Crise du travail ou crise de l’entreprise ?
On a beaucoup parlé ces derniers mois de “crise du travail”. Certains – comme le politologue Jérôme Fourquet – ont même parlé d’une “épidémie de flemme”. Qu’en est-il vraiment ? Rappelons tout d’abord que le travail occupe une place centrale dans la construction de soi et l’intégration à la société, tout particulièrement en France. On en attend beaucoup : une rémunération bien sûr, mais aussi de la reconnaissance, du développement personnel, voire de l’épanouissement. Avec une attente aussi forte, quand le travail n’est pas à la hauteur, la déception est d’autant plus grande. Mais je suis persuadée que c’est moins le travail qui déçoit actuellement que la façon dont on le réalise, le cadre organisationnel dans lequel il se déploie.
Cette difficulté de l’entreprise à se réinventer, l’accélération et la multiplication des projets, la perte se sens conduisent à des phénomènes divers : quitting, désengagement passif, épuisement professionnel.
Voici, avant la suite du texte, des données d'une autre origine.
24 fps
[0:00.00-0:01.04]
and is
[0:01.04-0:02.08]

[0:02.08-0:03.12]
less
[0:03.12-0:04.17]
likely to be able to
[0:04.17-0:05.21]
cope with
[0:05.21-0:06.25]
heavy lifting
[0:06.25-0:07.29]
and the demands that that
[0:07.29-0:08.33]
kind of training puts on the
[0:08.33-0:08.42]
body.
Car nos organisations ont encore – globalement – des modes de management assez verticaux et directifs. Des initiatives ont été lancées pour faire évoluer ce modèle mais elles concernent souvent des éléments « périphériques » au travail et non son organisation. Car celle-ci est beaucoup plus difficile à changer. Les contraintes sont fortes, les freins réels. Cette difficulté de l’entreprise à se réinventer, l’accélération et la multiplication des projets, la perte de sens conduisent à des phénomènes divers : quitting, désengagement passif, épuisement professionnel. Bien sûr il convient de les analyser avec précaution car ils sont aussi liés à des facteurs individuels. Cependant, ils viennent conforter ce qui peut être observé depuis plusieurs années : nombre de salariés ne sont plus satisfaits de l’expérience de travail proposée par leur entreprise.
Alors, face à ce constat d’une crise de l’entreprise – plutôt que du travail – quels enjeux pour la communication interne ?
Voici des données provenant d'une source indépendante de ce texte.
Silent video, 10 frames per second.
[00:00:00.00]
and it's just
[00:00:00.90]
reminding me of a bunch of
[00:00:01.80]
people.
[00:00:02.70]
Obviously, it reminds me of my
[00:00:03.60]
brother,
Le triptyque de l’engagement : sens, vision et collectif
Au cœur de l’expérience de travail se trouve la question du sens qu’on y trouve. La perte de ce sens « attaque » les individus qui finissent par se mettre à distance pour se protéger et donc se désengagent. Le premier enjeu est donc d’aider les salariés à retrouver ce sens. Or celui-ci se construit dans la rencontre entre un récit collectif et un vécu individuel. Il s’agit donc pour le communicant de faire ce récit en veillant à ce que celui-ci soit ancré dans la réalité du travail et que les salariés puissent plus aisément s’y projeter.
Les salariés ont également besoin d’une vision qui les aide à traverser plus facilement cette période de transition. Il s’agit de raconter où on souhaite aller ensemble mais aussi – et surtout – comment on y va, quel est le chemin emprunté. On le sait, le récit des avancées, des « petits pas » est essentiel. Il motive, soutient les efforts, donne du sens à l’engagement des collaborateurs.
Pour « retisser les liens », il faut permettre aux salariés de se connaître, de se rencontrer, d’échanger. Il faut également célébrer le travail collectif.
Par ailleurs, alors que le travail a été fortement individualisé et que les organisations demeurent assez cloisonnées, les salariés ont besoin de retrouver du collectif. C’est un enjeu managérial bien sûr, mais aussi un enjeu de communication car, pour retisser les liens, il faut permettre aux salariés de se connaître, de se rencontrer, d’échanger. Il faut également célébrer le travail collectif.
On le voit, la question de l’engagement des salariés dépasse largement le champ de la communication interne. Mais ceci ne signifie pas que le communicant est impuissant. Bien au contraire il peut être l’un des artisans de la refondation des entreprises et du réenchantement du collectif.